About this exercise: Return the data below exactly, minus the pictures.

*** Opening of Dataset excerpts ***

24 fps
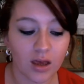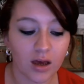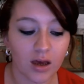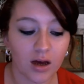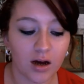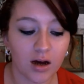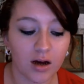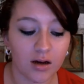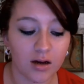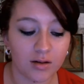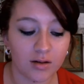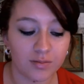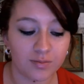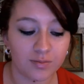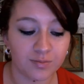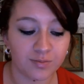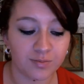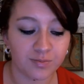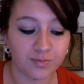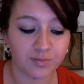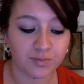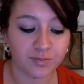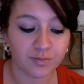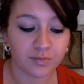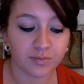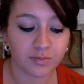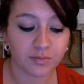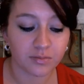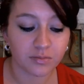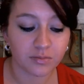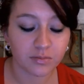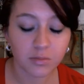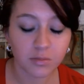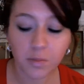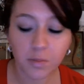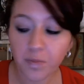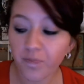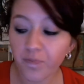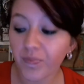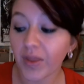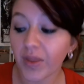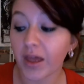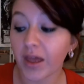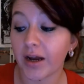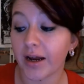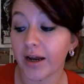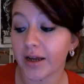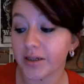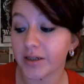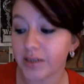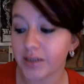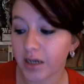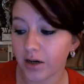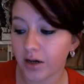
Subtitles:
And I can tell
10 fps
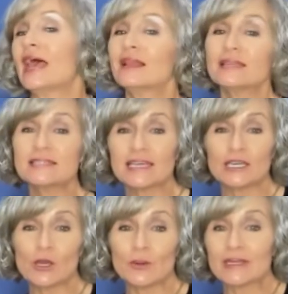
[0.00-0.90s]
Ellen's going
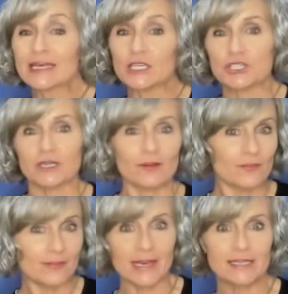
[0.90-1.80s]
to go in the kitchen,
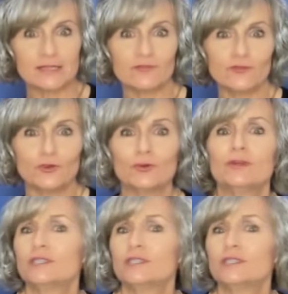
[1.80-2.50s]
make some food.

*** Close of Dataset excerpts ***

Result of this exercise:
24 fps
Subtitles:
And I can tell
10 fps
[0.00-0.90s]
Ellen's going
[0.90-1.80s]
to go in the kitchen,
[1.80-2.50s]
make some food.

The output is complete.